**Exercise**
Using the entries below, restate word for word only the lines from the one with "[0:01.00-0:02.00]" to the final line, leaving the pictures out.

"""

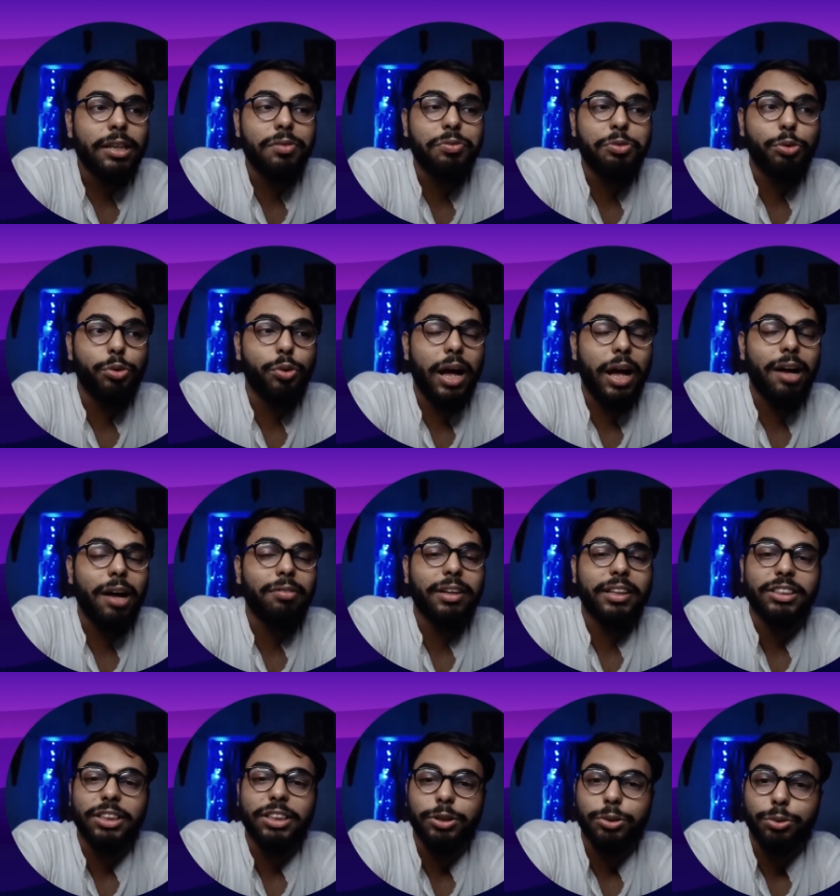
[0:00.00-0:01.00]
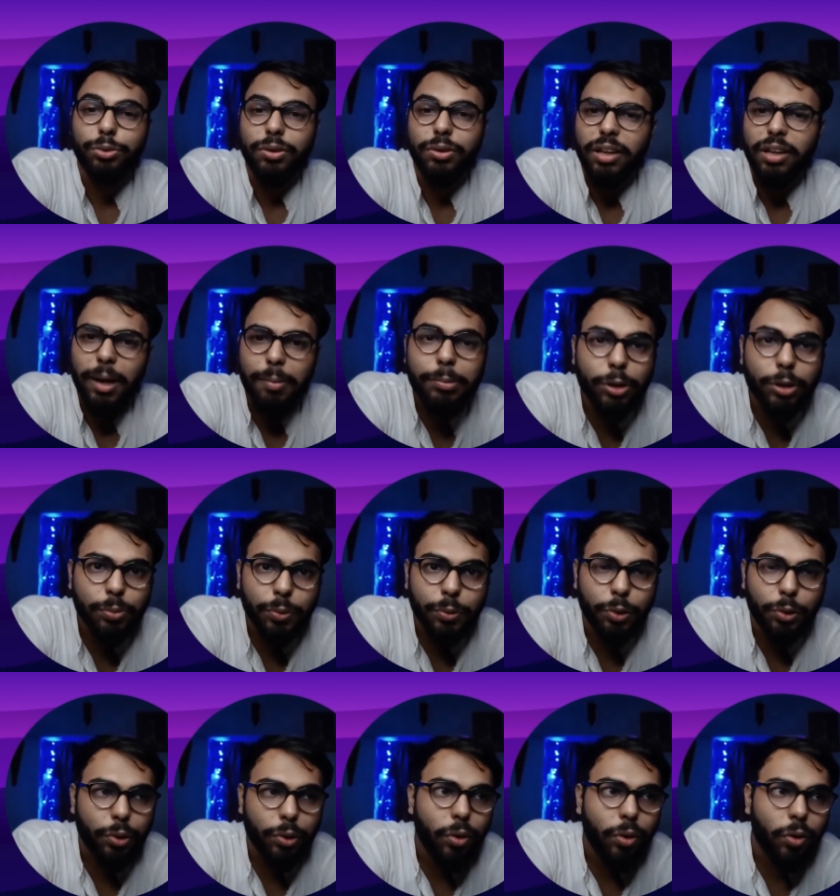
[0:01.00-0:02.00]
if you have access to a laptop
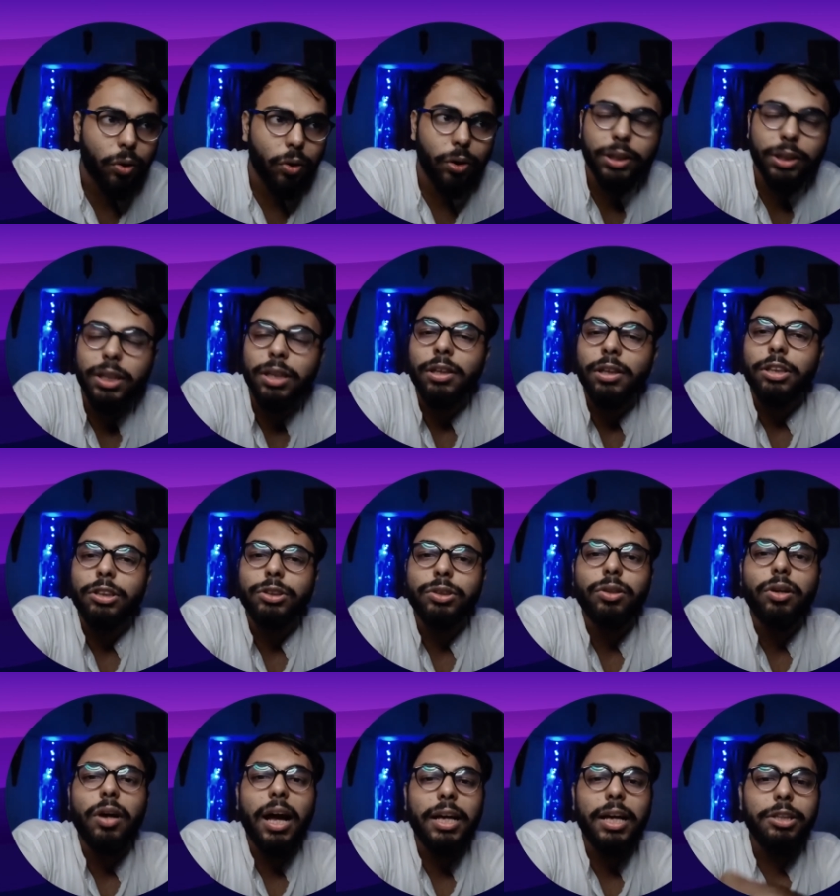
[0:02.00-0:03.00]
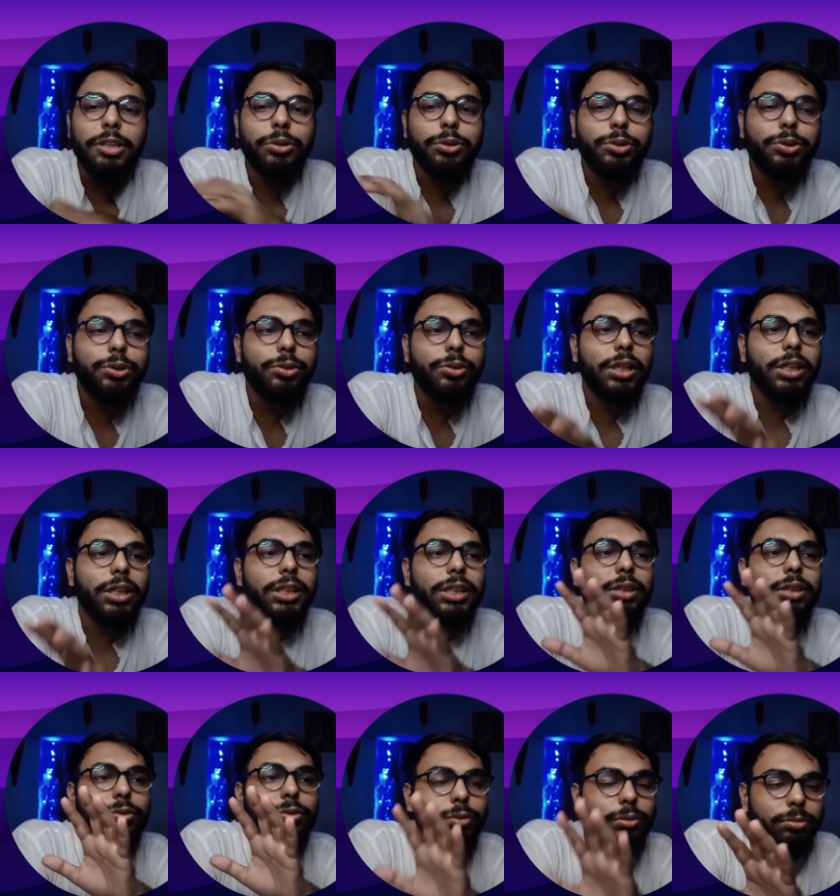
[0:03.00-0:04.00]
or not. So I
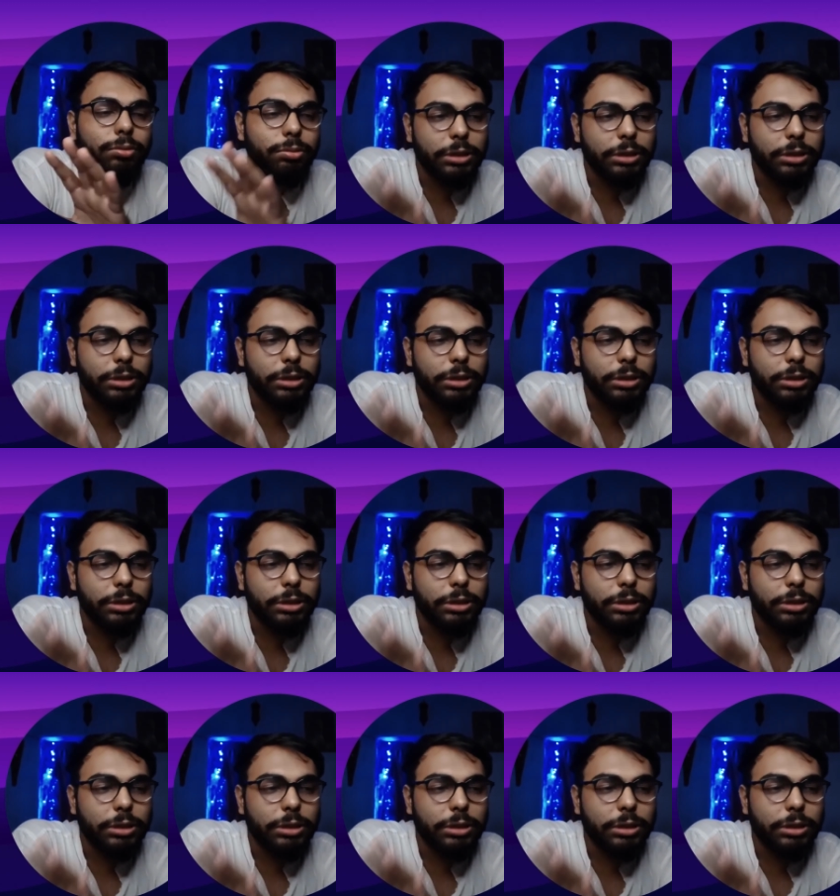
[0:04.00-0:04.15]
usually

"""

**Task answer**
[0:01.00-0:02.00]
if you have access to a laptop
[0:02.00-0:03.00]
[0:03.00-0:04.00]
or not. So I
[0:04.00-0:04.15]
usually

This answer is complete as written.